The attorney also asserted that his immediate family – only his wife, children and his brother Jamil are permitted by the jail superintendent to visit him once a month – have bemoaned what they believe to be violating “body checks” prior to enter the facility.
Moreover, grave safety concerns still surround his impoverished family, who are struggling to survive financially amid Afridi’s imprisonment. His wife and children are forced to change locations every few months and lead entirely underground lives, Nadeem said.
He also expressed frustration that despite being Afridi’s legal representative, he been repeatedly denied visitation.
“It is unfortunate that Afridi has been consistently denied [legal] access to consult with me on his case. Despite my legal win in court which was supposed to allow me to meet him, the jail authorities have turned this ruling on deaf ears,” Nadeem said, urging Khan to address this gap in the justice system.
The next appeal hearing is expected to take place on Sept. 24, and the lawyer is confident that so long as “Trump is trying hard to get him released,” the case will be brought to an end in Afridi’s favor.
Afridi was originally apprehended just weeks after the 2011 raid on the Abbottabad compound where bin Laden was killed.
Pentagon sources close to the operation later told Fox News that efforts and offers had been put in place for Afridi and his immediate family to leave the country.

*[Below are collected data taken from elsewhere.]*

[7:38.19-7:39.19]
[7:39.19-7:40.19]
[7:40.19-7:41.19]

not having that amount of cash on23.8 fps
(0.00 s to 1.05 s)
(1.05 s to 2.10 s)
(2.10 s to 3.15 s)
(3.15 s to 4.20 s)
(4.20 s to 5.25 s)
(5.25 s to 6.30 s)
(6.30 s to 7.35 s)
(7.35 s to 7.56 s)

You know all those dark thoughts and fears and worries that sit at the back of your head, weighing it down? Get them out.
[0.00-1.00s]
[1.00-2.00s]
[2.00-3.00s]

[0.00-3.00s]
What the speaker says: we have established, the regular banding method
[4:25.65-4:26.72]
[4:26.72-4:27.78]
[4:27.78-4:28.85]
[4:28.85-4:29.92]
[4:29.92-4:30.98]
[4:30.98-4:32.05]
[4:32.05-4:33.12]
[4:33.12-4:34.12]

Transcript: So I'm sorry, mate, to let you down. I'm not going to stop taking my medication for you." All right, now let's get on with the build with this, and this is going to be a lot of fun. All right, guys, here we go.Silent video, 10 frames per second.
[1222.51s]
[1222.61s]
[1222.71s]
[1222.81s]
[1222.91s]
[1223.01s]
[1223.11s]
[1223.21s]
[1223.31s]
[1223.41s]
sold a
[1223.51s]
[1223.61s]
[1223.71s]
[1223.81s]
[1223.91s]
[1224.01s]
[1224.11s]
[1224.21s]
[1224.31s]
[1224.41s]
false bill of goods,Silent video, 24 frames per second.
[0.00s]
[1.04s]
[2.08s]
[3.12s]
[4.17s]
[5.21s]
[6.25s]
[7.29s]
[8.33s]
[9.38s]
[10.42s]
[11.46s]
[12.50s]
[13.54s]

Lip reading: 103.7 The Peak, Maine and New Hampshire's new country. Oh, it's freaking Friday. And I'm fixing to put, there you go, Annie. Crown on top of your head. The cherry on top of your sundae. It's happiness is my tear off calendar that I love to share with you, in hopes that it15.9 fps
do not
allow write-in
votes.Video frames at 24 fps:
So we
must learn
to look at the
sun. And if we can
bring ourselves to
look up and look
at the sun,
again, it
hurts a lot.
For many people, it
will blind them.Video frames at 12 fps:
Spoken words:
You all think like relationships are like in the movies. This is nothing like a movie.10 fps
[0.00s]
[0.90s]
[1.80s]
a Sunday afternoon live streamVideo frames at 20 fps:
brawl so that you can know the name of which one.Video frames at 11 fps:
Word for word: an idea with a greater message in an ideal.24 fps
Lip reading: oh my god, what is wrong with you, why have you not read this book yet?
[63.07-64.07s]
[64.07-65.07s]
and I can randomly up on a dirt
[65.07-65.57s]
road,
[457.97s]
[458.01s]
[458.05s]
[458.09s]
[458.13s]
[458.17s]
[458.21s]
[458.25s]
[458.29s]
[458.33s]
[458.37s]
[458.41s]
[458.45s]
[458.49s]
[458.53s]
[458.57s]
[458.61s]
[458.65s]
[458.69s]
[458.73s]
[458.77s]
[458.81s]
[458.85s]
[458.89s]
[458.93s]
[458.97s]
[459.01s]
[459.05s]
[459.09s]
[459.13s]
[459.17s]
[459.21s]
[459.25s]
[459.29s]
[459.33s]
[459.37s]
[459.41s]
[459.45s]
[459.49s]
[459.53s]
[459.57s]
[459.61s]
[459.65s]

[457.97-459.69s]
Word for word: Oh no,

The doctor, however, is said to have declined based on the notion he would not be able to take his extended family. Moreover, Afridi – who was not aware of the target or the exact nature of the mission when he accepted the paycheck – did not expect that the points of the carefully crafted CIA scheme would be exposed by Obama administration officials unveiling details about the scheme, blowing his cover.